Given Ernesto's behavior patterns, it's up in the air. There is still room for quite a bit of error in predictions, forecasters said.

Regardless, Floridians were urged to prepare and visitors to the Florida Keys were ordered to leave Sunday afternoon.

Without much deviation from current predicted tracks, Ernesto could also take a direct pass across southern Florida or the Florida Keys. Those areas could see wind and rain by early Tuesday. A tropical storm watch could be issued for the Keys as early as Sunday, according to the National Hurricane Center.

As of Sunday, New Orleans appeared to be outside of the cone of danger. But forecasters pointed out that Ernesto's potential path has fluctuated dramatically over the past few days. From Louisiana to Florida, many states were preparing evacuation plans and warning residents to be aware of where the storm is headed.

For those in Louisiana and Mississippi, this could increase anxiety for many residents who will observe the first anniversary of Hurricane Katrina on Tuesday.

Meanwhile, Haiti was in Ernesto's path on Sunday.
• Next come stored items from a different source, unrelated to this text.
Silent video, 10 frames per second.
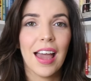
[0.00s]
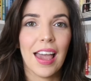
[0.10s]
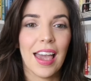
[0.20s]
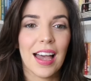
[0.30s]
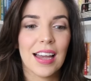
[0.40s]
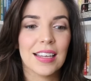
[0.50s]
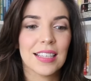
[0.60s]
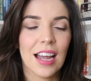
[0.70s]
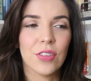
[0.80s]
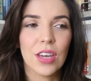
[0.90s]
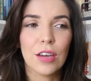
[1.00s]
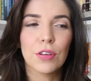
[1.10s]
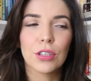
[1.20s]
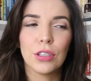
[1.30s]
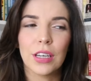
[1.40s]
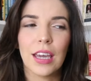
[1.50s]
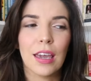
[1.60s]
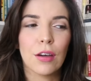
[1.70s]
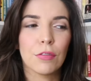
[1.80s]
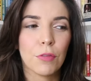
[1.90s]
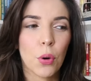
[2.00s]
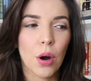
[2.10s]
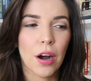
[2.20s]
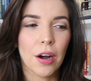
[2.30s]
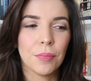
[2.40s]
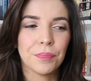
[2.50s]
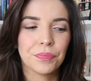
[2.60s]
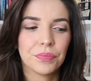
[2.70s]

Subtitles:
And I think if you're looking forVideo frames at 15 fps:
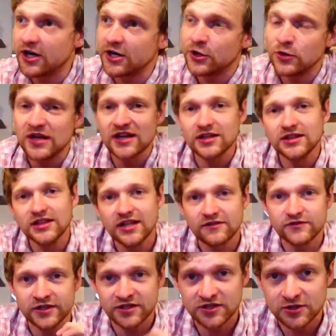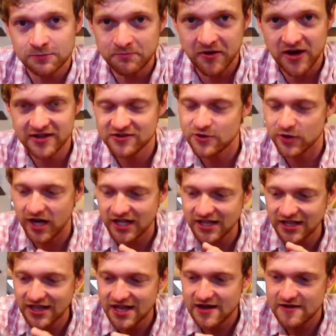you get a lovely spice note. I
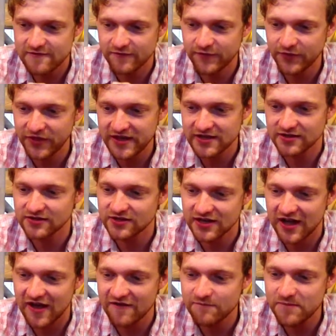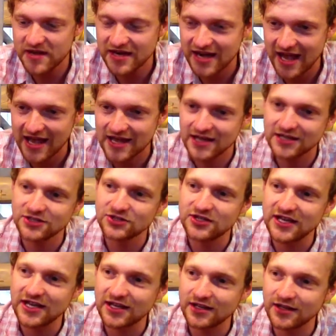love things that have been aged
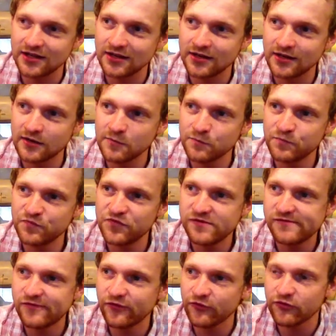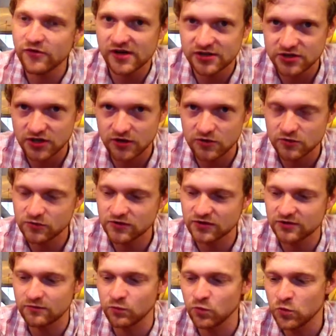in French
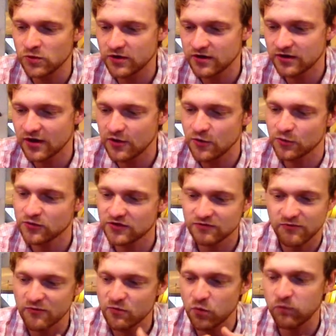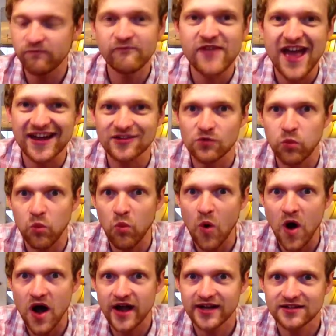oaks, wooded oaks, with
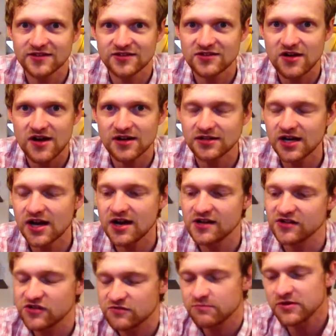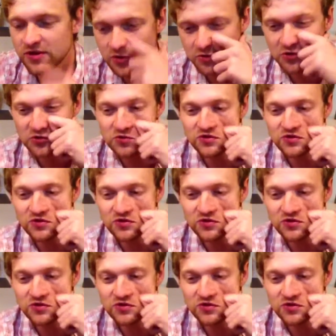ex-wine style casks, because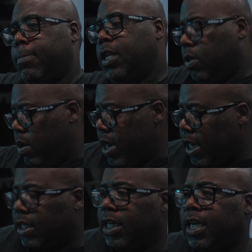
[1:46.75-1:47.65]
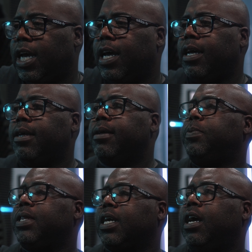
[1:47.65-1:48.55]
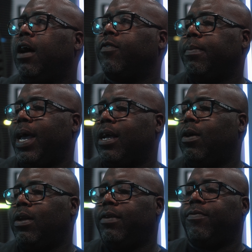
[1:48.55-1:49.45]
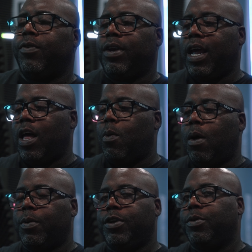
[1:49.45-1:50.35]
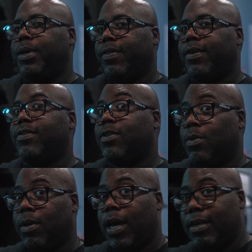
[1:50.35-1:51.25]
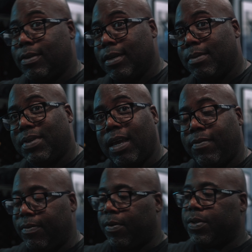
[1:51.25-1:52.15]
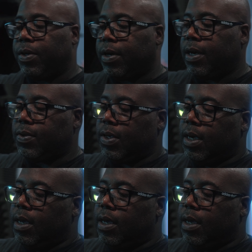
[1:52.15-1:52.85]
Let's go ahead and actually put the cover back on it for now while we're doing this, utilizing it. Safety first here, guys.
Officials there were concerned about deadly mudslides. A hurricane warning was issued for the southern coast of Haiti, and residents in low-lying areas of the city of Gonaives were evacuated on Sunday. This was the same area hit by Tropical Storm Jeanne in 2004, when 3,000 people died. The Dominican Republic could receive up to 20 inches of rain, forecasters said.

Jamaica also warned residents in low-lying areas to be prepared to evacuate.

Ernesto is the first hurricane of the Atlantic season, and the fifth named storm of the season.